Work required: Below are records; copy every line in them that holds the word "Video".

Records for the exercise:
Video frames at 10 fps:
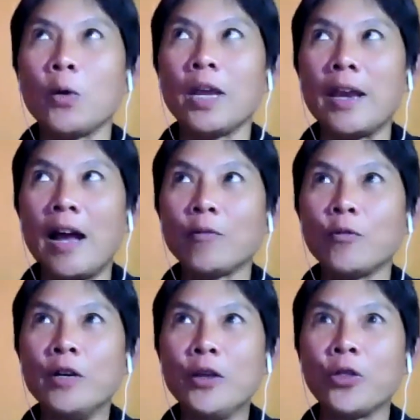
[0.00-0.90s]
okay, I have
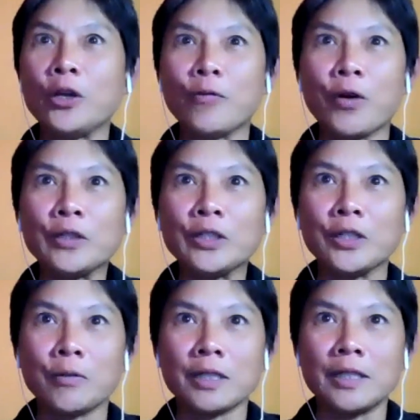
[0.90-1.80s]
to really think very
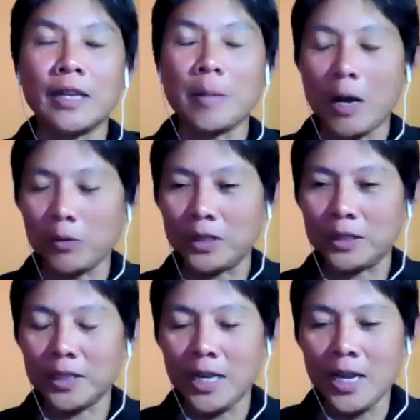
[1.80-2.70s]
seriously about
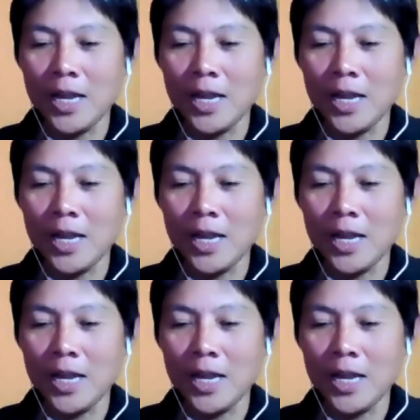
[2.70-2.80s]
this.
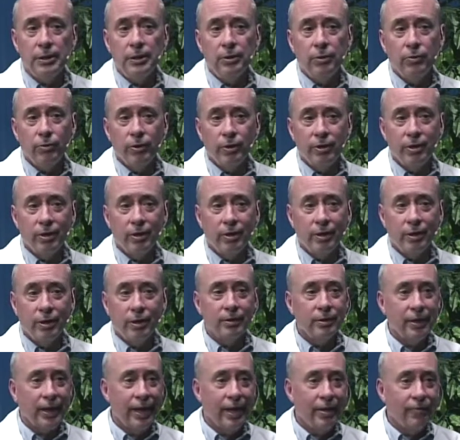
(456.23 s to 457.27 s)
within a
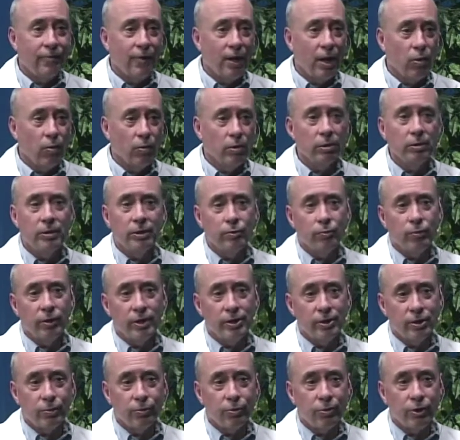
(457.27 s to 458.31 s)
half hour can
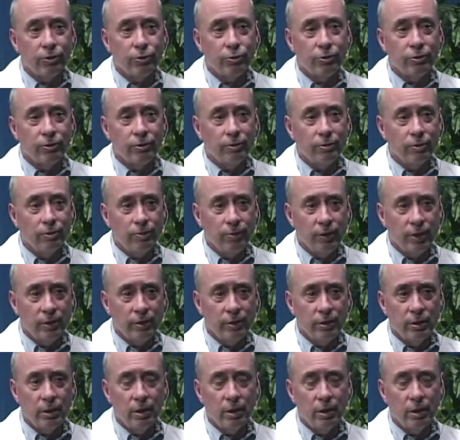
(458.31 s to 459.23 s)
raise the pressure a little bit.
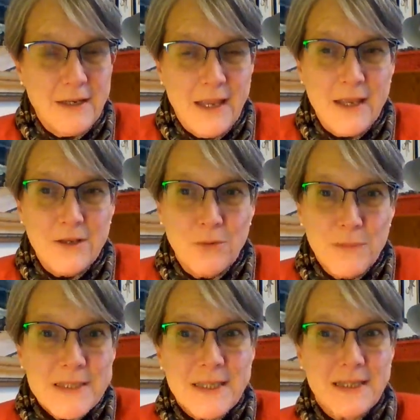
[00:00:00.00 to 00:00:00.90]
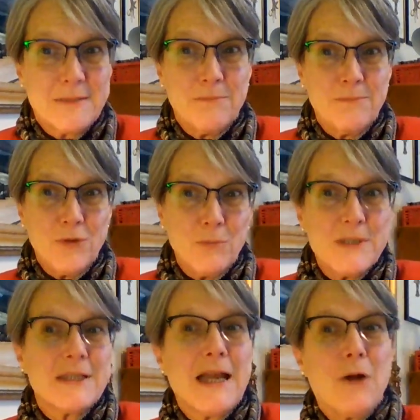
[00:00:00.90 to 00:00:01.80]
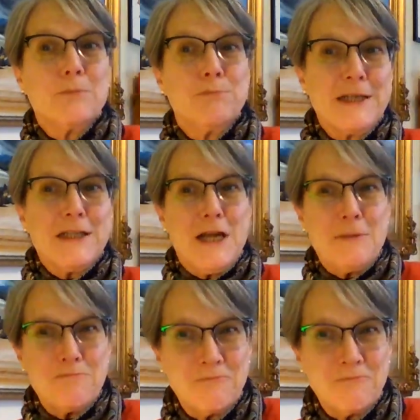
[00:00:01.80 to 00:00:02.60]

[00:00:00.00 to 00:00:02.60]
And you're missing out big time.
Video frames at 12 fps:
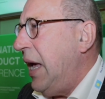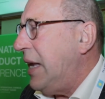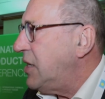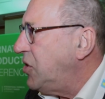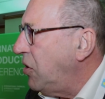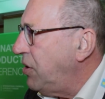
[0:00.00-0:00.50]

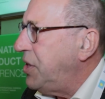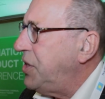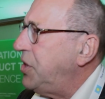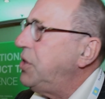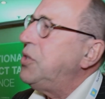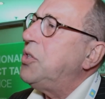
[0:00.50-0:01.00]
And it's not a
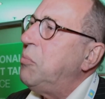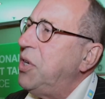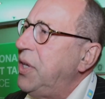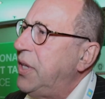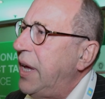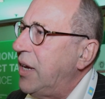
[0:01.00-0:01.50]
decision
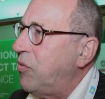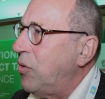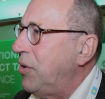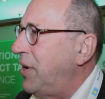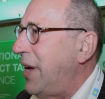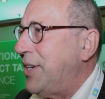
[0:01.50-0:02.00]
somebody takes
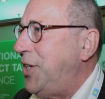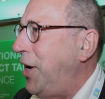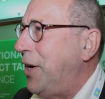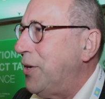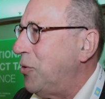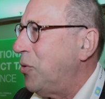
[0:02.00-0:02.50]
for the next
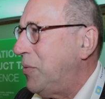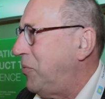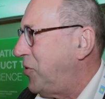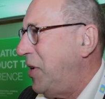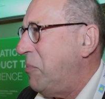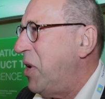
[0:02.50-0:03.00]
year or
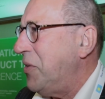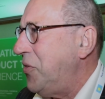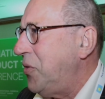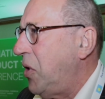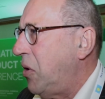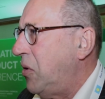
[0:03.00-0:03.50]
3
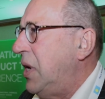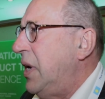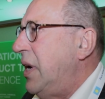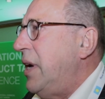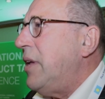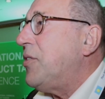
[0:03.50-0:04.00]
months. No,
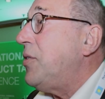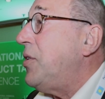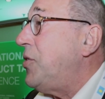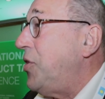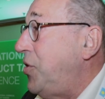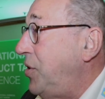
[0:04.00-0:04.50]
it's a
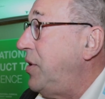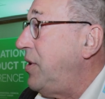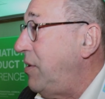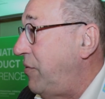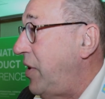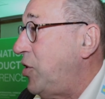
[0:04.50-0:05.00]
decision and
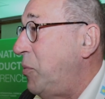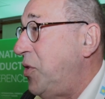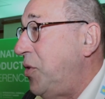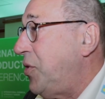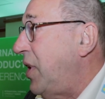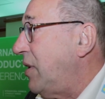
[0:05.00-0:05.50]
an
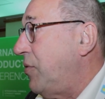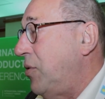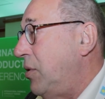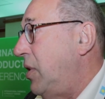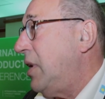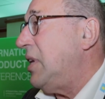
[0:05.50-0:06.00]
investment you take
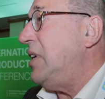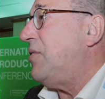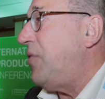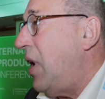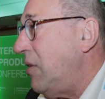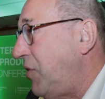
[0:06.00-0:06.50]
for at
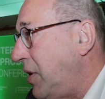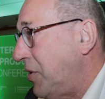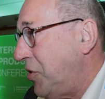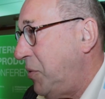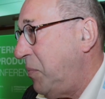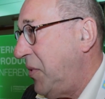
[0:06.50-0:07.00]
least 5
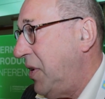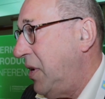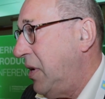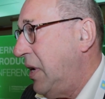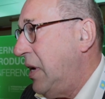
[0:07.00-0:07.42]
years. Yeah.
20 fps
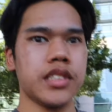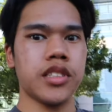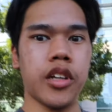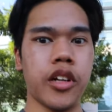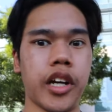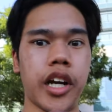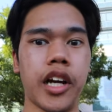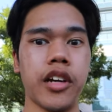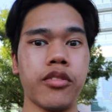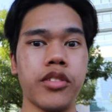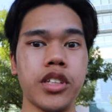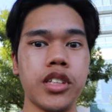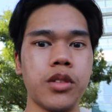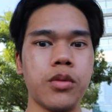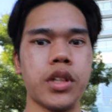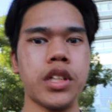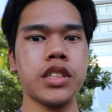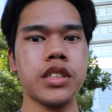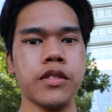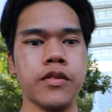Sorry, I really
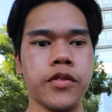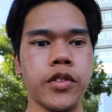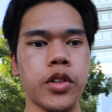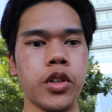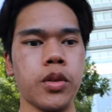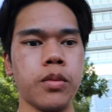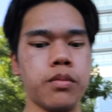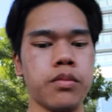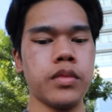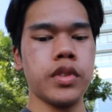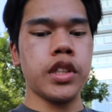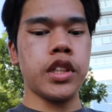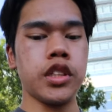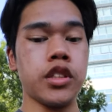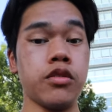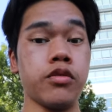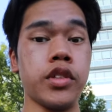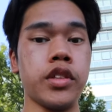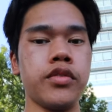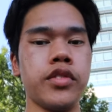wanted to film near
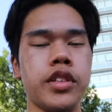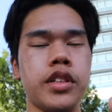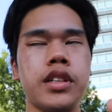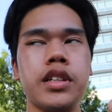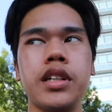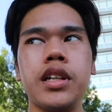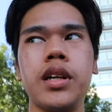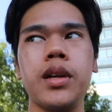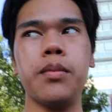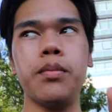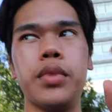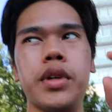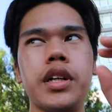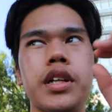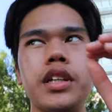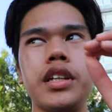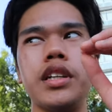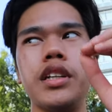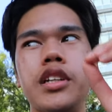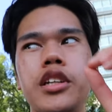the river,
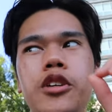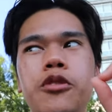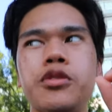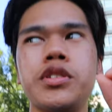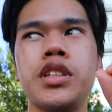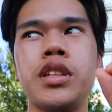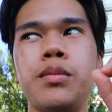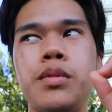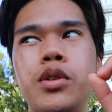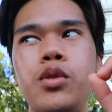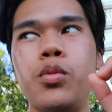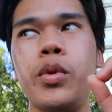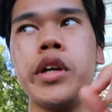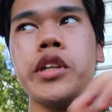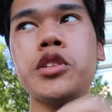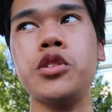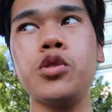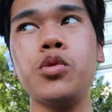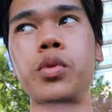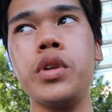but it was gonna be way
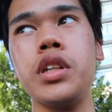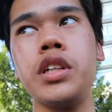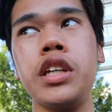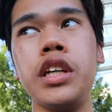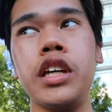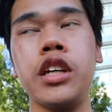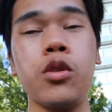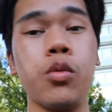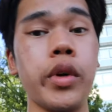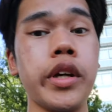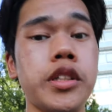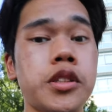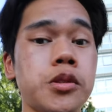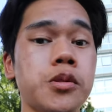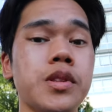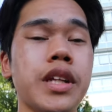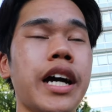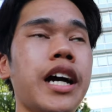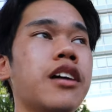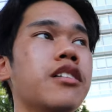too windy and way
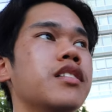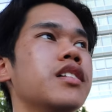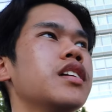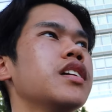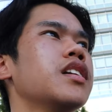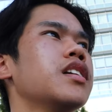too loud.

Exercise solution:
Video frames at 10 fps:
Video frames at 12 fps:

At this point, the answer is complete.